## Exercise directions
Everything from the line containing "(1.07 s to 2.13 s)" through the last line of the listing below should be returned exactly, except for pictures.

## Records shown
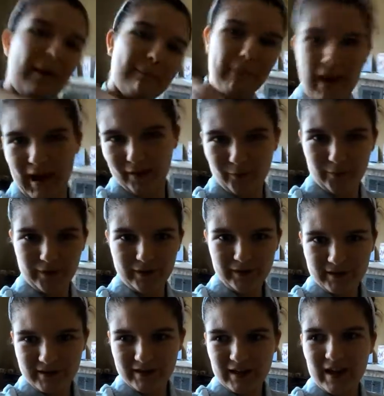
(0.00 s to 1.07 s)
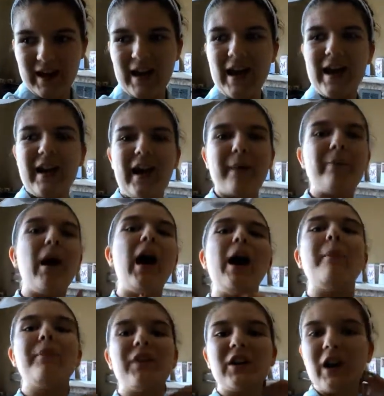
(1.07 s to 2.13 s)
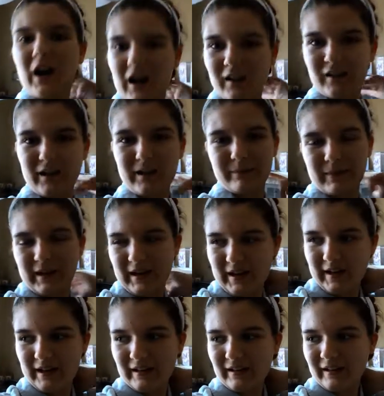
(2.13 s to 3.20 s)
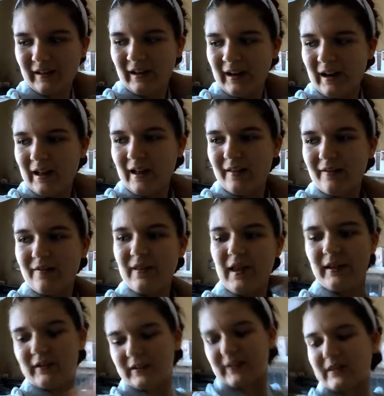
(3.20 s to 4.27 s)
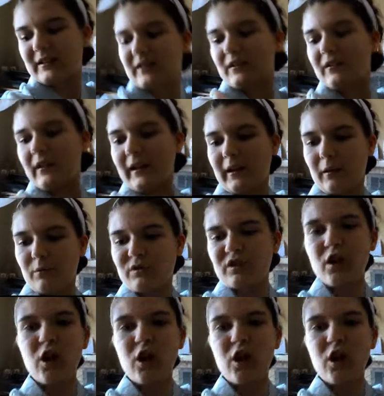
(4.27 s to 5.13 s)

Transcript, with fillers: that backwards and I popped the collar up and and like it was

## Output below
(1.07 s to 2.13 s)
(2.13 s to 3.20 s)
(3.20 s to 4.27 s)
(4.27 s to 5.13 s)

Transcript, with fillers: that backwards and I popped the collar up and and like it was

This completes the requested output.